Inicio Nacional Aluviones en Tocopilla: geólogo pide reforzar prevención, alertas tempranas y evitar nuevas...

Aluviones en Tocopilla: geólogo pide reforzar prevención, alertas tempranas y evitar nuevas construcciones en zonas de riesgo

Los recientes aluviones y remociones en masa registrados en el norte de Chile volvieron a poner en evidencia la vulnerabilidad de sectores urbanos ubicados próximos a quebradas y zonas de alta pendiente. En Tocopilla, el escenario generado por las intensas precipitaciones y el riesgo asociado al eventual colapso de piscinas aluvionales reabrió el debate sobre las medidas de prevención y la planificación territorial.

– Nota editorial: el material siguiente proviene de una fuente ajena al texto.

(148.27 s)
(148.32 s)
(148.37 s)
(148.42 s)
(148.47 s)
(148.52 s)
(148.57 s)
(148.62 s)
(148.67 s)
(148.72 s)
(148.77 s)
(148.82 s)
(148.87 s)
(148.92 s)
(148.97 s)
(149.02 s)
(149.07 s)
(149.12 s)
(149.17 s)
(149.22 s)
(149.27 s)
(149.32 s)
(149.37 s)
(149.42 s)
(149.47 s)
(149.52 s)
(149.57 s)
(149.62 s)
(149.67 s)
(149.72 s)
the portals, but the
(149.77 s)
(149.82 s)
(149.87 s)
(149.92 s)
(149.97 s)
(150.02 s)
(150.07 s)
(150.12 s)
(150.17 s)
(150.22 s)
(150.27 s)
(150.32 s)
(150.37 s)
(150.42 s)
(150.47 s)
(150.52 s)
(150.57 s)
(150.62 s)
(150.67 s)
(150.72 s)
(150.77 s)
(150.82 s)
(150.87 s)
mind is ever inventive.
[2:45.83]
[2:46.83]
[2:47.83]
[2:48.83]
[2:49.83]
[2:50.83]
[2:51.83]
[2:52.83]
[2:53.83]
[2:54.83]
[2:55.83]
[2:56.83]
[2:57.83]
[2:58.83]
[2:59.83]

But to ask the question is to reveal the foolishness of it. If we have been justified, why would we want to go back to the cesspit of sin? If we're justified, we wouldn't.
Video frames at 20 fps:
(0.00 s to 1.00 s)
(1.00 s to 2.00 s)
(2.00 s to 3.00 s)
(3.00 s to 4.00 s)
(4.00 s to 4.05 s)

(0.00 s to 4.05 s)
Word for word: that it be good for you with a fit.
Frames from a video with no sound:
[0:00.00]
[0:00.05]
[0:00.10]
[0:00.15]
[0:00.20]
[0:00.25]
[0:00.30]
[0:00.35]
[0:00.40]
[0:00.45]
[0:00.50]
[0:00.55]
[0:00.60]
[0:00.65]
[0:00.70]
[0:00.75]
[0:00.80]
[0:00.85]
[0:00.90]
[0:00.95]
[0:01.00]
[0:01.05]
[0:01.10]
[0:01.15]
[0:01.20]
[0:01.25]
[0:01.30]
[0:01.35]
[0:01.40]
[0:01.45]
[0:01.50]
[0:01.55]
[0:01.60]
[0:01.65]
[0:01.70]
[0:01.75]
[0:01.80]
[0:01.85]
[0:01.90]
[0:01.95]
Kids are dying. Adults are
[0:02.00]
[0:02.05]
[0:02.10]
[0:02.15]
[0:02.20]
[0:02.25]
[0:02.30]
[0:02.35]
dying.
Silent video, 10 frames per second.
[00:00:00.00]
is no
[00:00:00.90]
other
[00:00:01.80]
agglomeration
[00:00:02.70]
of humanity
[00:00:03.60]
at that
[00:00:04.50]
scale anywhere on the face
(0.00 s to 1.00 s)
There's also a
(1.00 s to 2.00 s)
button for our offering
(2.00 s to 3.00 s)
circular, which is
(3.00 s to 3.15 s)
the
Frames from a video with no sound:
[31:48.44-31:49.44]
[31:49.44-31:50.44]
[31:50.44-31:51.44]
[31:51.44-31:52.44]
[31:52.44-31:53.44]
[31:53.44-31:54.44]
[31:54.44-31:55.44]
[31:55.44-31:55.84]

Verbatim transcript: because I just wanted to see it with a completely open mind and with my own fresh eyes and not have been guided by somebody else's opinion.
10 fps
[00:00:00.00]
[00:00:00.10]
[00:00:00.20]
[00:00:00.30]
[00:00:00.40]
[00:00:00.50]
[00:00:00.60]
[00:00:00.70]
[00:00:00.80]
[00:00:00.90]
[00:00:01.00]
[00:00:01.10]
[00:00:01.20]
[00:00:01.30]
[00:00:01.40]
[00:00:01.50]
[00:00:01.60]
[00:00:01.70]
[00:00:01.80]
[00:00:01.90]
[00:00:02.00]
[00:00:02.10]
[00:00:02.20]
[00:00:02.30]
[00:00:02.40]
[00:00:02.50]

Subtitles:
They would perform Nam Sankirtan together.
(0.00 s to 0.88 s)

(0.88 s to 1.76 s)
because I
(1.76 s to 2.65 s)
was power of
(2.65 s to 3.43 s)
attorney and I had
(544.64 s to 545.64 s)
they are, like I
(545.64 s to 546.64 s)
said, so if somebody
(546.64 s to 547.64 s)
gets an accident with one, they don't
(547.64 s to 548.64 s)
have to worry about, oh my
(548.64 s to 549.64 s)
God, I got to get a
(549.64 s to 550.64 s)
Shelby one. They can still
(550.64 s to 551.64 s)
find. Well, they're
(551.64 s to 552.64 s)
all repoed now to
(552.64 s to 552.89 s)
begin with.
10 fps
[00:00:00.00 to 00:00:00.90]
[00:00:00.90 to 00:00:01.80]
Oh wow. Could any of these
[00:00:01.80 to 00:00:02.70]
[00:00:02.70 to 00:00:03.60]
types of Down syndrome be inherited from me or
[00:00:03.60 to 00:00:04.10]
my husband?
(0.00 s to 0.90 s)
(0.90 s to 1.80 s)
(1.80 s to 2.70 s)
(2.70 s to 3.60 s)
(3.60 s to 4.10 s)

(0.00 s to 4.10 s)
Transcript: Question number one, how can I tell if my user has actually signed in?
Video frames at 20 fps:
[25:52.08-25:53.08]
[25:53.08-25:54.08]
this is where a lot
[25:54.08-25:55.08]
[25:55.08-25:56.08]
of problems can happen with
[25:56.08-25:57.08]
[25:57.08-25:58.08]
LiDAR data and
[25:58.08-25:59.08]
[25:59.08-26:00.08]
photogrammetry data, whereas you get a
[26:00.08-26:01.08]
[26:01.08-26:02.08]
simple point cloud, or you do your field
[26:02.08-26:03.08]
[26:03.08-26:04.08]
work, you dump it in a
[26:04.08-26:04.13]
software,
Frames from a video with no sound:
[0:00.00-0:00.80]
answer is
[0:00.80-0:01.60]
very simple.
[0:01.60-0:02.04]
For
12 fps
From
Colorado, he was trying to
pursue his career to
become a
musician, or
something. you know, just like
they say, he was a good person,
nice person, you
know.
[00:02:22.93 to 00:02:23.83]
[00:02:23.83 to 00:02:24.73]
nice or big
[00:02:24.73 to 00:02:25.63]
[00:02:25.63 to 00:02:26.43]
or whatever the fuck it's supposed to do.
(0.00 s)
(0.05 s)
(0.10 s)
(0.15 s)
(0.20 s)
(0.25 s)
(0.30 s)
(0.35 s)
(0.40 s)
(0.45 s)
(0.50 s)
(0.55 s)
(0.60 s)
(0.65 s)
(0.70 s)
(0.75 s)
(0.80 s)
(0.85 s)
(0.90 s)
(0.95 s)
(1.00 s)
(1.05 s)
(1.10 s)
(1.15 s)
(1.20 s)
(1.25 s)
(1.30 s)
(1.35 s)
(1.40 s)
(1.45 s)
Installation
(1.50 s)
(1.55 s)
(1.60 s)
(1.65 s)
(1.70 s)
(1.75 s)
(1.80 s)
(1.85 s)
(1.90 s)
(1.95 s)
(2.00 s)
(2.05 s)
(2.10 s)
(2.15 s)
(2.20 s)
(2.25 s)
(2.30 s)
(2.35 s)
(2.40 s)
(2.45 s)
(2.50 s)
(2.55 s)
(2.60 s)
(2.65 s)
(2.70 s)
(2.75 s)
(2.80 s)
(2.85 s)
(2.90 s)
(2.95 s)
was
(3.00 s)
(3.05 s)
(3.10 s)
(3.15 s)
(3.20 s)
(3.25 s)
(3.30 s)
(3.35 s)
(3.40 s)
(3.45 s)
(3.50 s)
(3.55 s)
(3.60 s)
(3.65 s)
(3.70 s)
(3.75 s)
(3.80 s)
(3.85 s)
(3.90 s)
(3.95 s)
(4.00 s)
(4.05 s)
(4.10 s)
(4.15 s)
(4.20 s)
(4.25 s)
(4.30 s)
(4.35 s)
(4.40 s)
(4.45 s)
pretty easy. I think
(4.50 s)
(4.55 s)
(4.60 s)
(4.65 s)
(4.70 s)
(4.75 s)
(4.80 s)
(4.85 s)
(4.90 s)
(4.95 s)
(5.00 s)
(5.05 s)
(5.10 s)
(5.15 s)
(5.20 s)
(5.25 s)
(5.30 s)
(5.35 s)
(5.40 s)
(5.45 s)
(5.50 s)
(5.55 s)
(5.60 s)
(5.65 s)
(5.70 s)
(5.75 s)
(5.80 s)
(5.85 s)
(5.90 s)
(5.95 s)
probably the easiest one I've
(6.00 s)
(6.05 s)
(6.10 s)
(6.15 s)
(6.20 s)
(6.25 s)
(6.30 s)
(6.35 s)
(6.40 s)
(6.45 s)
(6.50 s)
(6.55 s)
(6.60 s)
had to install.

El geólogo y académico de la Escuela de Ciencias de la Tierra de la Universidad Andrés Bello (UNAB), Darío Ormeño, explicó que las remociones en masa corresponden al desplazamiento de materiales como roca, tierra o barro desde sectores de mayor altura hacia zonas inferiores, principalmente producto de la gravedad.

En el norte del país, las lluvias intensas en períodos breves pueden convertirse en un importante factor desencadenante. Esto ocurre porque los suelos de las zonas montañosas suelen presentar condiciones de baja absorción de agua y, ante precipitaciones excepcionales, pueden saturarse rápidamente.

A estos factores se suman las características geográficas del territorio. La presencia de quebradas, pendientes pronunciadas y laderas de cerros aumenta la susceptibilidad de determinadas áreas frente a estos fenómenos.

Falta de prevención y sistemas de alerta

Para el especialista, uno de los principales desafíos del país está relacionado con fortalecer las políticas de prevención y no concentrar los esfuerzos únicamente después de que ocurre una emergencia.

Ormeño sostuvo que las obras de mitigación, como las piscinas aluvionales, cumplen una función importante, pero tienen una capacidad limitada. Frente a eventos de gran magnitud, estas estructuras pueden verse sobrepasadas por el volumen de agua, barro y material rocoso.

En este contexto, planteó la necesidad de avanzar en sistemas de alerta temprana específicos para remociones en masa, que permitan advertir a la población cuando las condiciones meteorológicas y territoriales indiquen un riesgo elevado.

Una de las alternativas mencionadas es establecer umbrales de precipitaciones que, una vez superados o previstos, activen alertas para las comunidades ubicadas en sectores vulnerables.

El académico también destacó la utilidad de los mapas de susceptibilidad a remociones en masa, herramientas que permiten identificar los lugares donde existe una mayor probabilidad de que se produzcan estos fenómenos.

Evacuación y protección de las personas

Ante nuevos episodios de precipitaciones, el experto recomendó prestar especial atención a quienes viven en las inmediaciones de quebradas y sectores de alta pendiente.

En caso de existir condiciones que indiquen un riesgo inminente, la prioridad debe ser evacuar preventivamente a las personas hacia zonas seguras.

Según Ormeño, la protección de la vida debe estar por sobre la preocupación por los bienes materiales, especialmente cuando existen antecedentes de que determinados sectores ya fueron afectados por flujos de barro y material.

Reconstrucción debe considerar la reubicación

Uno de los principales puntos planteados por el geólogo se relaciona con la reconstrucción de las viviendas dañadas.

A su juicio, no necesariamente resulta conveniente reconstruir en el mismo lugar donde una vivienda fue destruida por una remoción en masa, ya que las condiciones que provocaron el fenómeno pueden volver a presentarse.

Por ello, planteó evaluar la reubicación de las familias afectadas hacia sectores con menor exposición al riesgo.

El especialista también llamó a fortalecer la planificación territorial y los requisitos para autorizar nuevas construcciones en áreas expuestas a amenazas naturales.

En ese sentido, propuso que los estudios de riesgo geológico tengan un papel más relevante al momento de aprobar proyectos habitacionales, loteos y otras construcciones, especialmente en zonas con antecedentes de remociones en masa.

Una mirada preventiva frente a distintos riesgos

La discusión, según Ormeño, no debería limitarse a los aluviones. La planificación territorial también debe considerar otros riesgos naturales, como incendios forestales, terremotos, fallas geológicas y desbordes de cursos de agua.

El objetivo sería evitar que las nuevas construcciones se desarrollen en lugares donde la población quede innecesariamente expuesta a amenazas conocidas.

La experiencia de Tocopilla vuelve así a plantear un desafío para las autoridades: avanzar desde una lógica centrada en la reconstrucción posterior a las emergencias hacia una política permanente de prevención, educación, monitoreo, alerta temprana y ordenamiento territorial.

Para el especialista, parte importante del riesgo también está relacionada con la falta de conocimiento de la población respecto de las amenazas existentes en los territorios donde vive.